整形外科を骨粗鬆症患者さんが受診されるきっかけとして多くみられるのは、検診で骨量測定をして骨量が少ないことが判明した場合や腰痛や骨折のため整形外科を受診され、骨粗鬆症が発見された場合です。どのような場合でも、治療を受けることで骨量の減少をある程度抑えたり、進行を遅らせたりすることができます。治療は、骨折の有無や骨量、転倒リスクによって薬物療法を行うか決定します。

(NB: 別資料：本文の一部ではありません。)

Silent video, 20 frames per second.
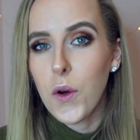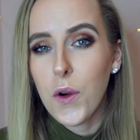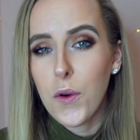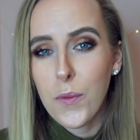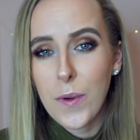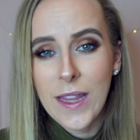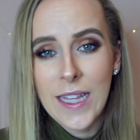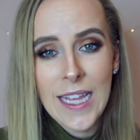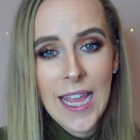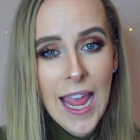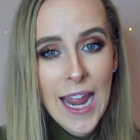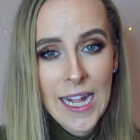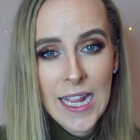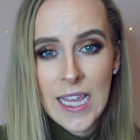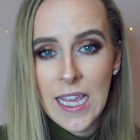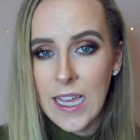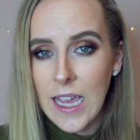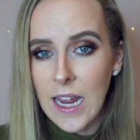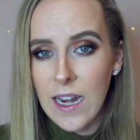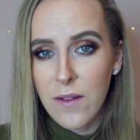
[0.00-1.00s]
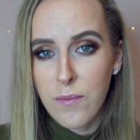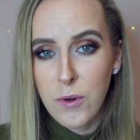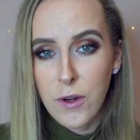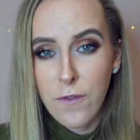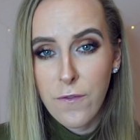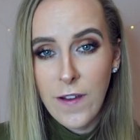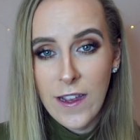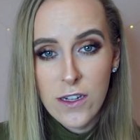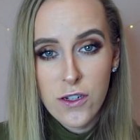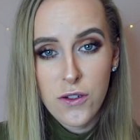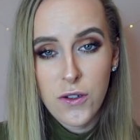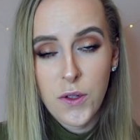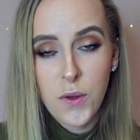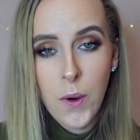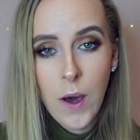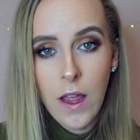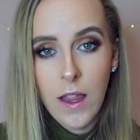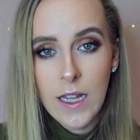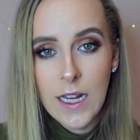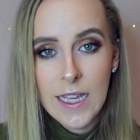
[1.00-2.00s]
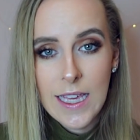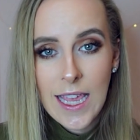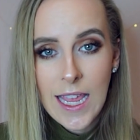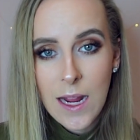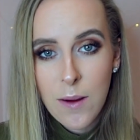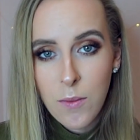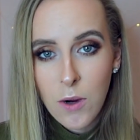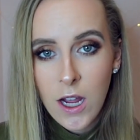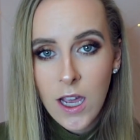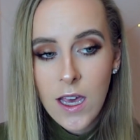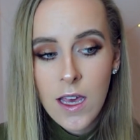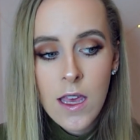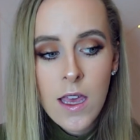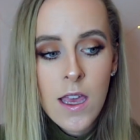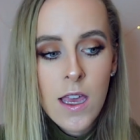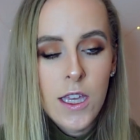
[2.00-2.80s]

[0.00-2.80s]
or really any kind of professional quality camera.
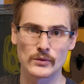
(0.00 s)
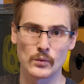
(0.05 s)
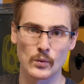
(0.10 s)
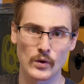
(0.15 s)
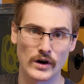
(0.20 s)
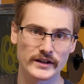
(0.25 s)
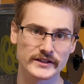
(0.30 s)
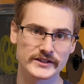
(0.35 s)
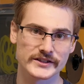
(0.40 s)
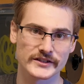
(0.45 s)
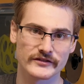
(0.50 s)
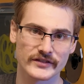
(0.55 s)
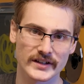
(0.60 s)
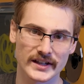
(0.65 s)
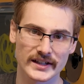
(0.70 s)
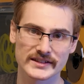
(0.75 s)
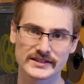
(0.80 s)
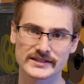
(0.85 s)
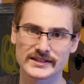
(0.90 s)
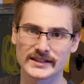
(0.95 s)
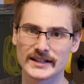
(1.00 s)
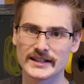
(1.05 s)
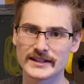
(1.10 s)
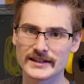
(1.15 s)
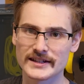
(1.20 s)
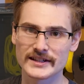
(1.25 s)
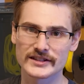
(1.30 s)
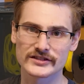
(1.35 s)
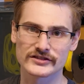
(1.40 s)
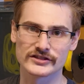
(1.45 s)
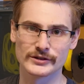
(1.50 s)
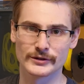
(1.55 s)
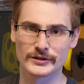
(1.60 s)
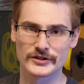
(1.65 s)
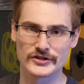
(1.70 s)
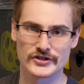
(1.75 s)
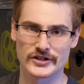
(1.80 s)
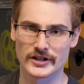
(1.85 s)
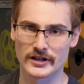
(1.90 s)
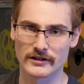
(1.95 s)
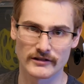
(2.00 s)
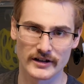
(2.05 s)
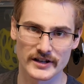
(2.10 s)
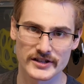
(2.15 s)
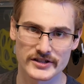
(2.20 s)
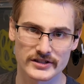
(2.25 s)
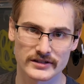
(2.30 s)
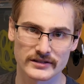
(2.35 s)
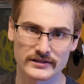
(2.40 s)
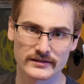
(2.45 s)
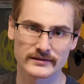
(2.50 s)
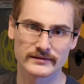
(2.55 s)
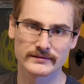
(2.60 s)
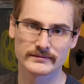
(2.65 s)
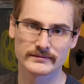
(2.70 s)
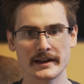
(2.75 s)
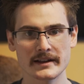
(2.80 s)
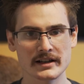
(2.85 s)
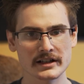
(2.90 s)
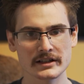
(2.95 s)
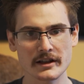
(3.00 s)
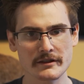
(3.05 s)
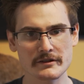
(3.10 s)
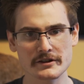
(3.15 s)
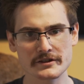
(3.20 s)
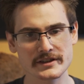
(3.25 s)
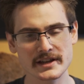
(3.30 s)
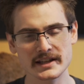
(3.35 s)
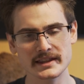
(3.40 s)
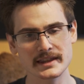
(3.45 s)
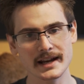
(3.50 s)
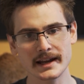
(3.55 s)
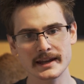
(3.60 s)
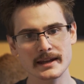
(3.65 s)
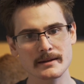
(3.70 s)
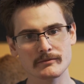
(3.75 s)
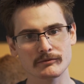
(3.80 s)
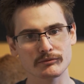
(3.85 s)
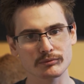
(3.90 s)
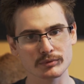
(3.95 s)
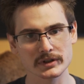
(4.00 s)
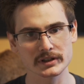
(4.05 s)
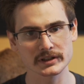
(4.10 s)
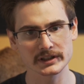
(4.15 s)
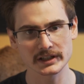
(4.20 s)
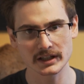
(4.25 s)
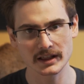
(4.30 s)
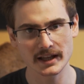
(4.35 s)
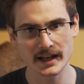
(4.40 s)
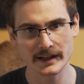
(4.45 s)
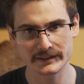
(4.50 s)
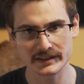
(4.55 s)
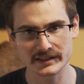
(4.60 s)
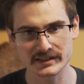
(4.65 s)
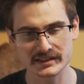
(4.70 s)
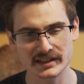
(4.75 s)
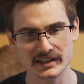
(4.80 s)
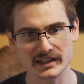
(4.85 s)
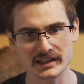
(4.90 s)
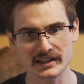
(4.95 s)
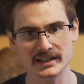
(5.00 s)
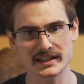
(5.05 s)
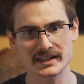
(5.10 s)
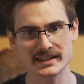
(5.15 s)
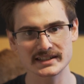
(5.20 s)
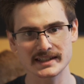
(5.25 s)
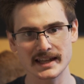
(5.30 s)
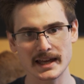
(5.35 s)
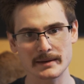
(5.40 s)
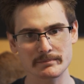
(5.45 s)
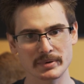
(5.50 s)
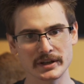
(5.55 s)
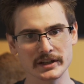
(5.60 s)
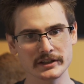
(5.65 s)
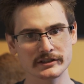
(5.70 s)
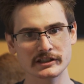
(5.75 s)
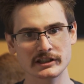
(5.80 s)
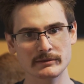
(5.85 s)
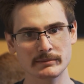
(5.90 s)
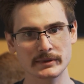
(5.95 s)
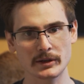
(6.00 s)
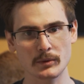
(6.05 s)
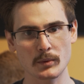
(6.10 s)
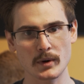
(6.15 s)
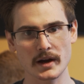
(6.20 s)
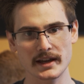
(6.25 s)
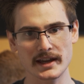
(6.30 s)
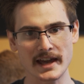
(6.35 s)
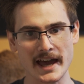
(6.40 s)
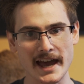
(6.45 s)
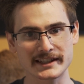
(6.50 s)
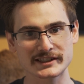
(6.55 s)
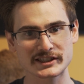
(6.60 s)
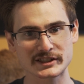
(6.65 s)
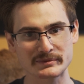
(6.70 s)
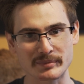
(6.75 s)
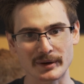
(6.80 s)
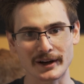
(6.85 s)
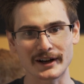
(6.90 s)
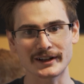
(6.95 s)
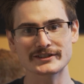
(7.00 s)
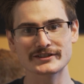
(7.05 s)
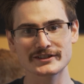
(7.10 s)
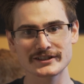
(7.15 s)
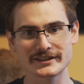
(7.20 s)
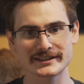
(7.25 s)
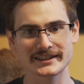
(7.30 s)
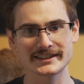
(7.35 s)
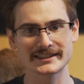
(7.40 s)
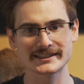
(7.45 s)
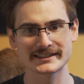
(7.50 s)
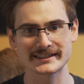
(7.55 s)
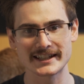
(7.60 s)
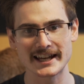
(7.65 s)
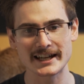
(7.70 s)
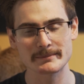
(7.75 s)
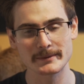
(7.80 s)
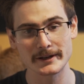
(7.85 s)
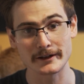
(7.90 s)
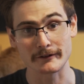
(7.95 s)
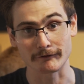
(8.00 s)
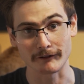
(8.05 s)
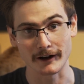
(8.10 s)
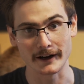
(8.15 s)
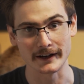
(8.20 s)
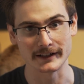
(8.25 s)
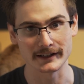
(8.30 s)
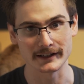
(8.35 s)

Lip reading: it was fixed in this newest generation. And another thing that I am really glad to see is that PCBWay has sponsored this segment right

薬物療法を開始するケース(閉経以降の女性か50歳以降の男性の場合)
  1. 大腿骨または背骨の骨折がある
  2. 大腿骨または背骨以外に骨折があり、骨量が若い人の平均値の80%未満の場合
  3. 骨量が若い人の70%未満の場合
  4. 骨量が若い人の70%以上80%未満で、FRAX®(WHO開発の10年以内の骨折リスク)が15%以上の場合
  5. 骨量が若い人の70%以上80%未満で、家族内に大腿骨骨折の経験者がある場合

どのような薬剤を選択、組み合わせるかは、骨粗鬆症の病態、患者さんの年齢、ほかの疾患の有無や程度などにより決定します。
例えば、骨折経験者や骨折リスクが高い人、75歳以上の骨量の低い人には、骨の破壊(骨吸収)を強力に抑える働きがあるビスホスホネート製剤が用いられ、骨折のリスクがそれほど高くない50から60歳代の比較的若い世代の女性にはSERM(サーム)が用いられます。

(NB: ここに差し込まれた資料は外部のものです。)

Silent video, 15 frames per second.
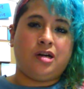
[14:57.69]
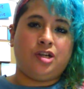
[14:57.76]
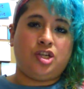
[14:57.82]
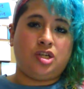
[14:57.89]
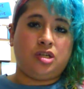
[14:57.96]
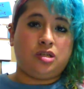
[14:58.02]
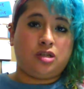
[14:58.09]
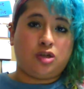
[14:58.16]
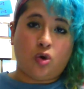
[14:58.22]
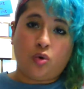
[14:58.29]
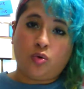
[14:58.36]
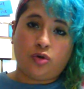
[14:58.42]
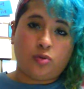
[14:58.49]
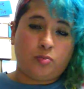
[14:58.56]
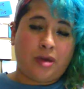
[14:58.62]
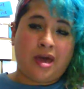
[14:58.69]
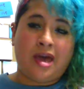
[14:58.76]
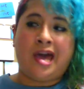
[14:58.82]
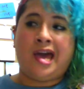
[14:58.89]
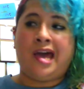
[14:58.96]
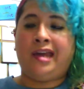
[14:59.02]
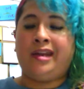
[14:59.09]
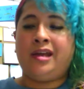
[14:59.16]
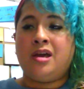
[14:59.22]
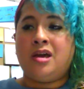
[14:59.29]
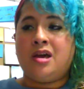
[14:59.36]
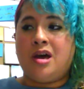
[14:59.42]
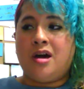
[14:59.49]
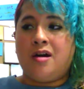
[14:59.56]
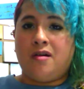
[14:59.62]
just go to bed.
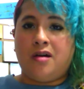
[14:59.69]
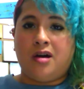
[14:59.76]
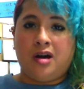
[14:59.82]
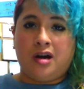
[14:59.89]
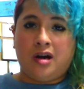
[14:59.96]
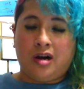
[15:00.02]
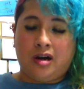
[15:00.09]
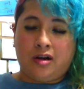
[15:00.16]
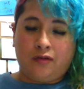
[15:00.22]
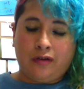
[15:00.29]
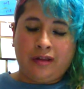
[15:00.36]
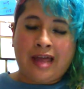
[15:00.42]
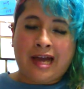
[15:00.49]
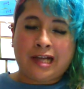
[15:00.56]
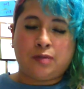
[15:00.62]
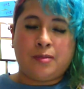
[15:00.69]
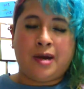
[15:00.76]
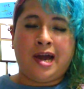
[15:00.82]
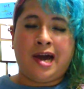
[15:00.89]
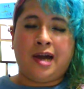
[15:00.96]
relax my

また、従来からあるビスホスホネート製剤は、「起床後すぐに服用し、その後30分は水以外を飲んだり食べたりしてはいけない」などの服用制限はあるものの、毎日の内服薬のほかに週1回、4週に1回、月1回の内服薬、4週ごとに30分以上かけての点滴静注剤、月1回の注射薬があります。同じ薬剤においても服用方法が異なりますので、内服が難しい、認知症である、一度に内服する薬の種類が多いなど患者さんの状況にあわせて治療効果が期待できる薬剤を選択します。

骨粗鬆症の薬物治療における服薬状況は,治療開始 後1年で半数近くが処方どおりの服薬ができず、5年以内 に半数以上が脱落してしまうとされています。服薬率 が低下しますと、骨粗鬆症の進行や結果として骨折、再骨折の要因となってしまいます。また、服薬は長期にわたるため、保険適用、ジェネリックの有無など経済面での配慮も必要です。

整形外科においては、患者さんの年齢や骨量、骨折リスクによって薬物療法を開始し、治療薬の効果と同時に服薬方法、服薬継続という点も考慮して骨粗鬆症の治療を進めていきます。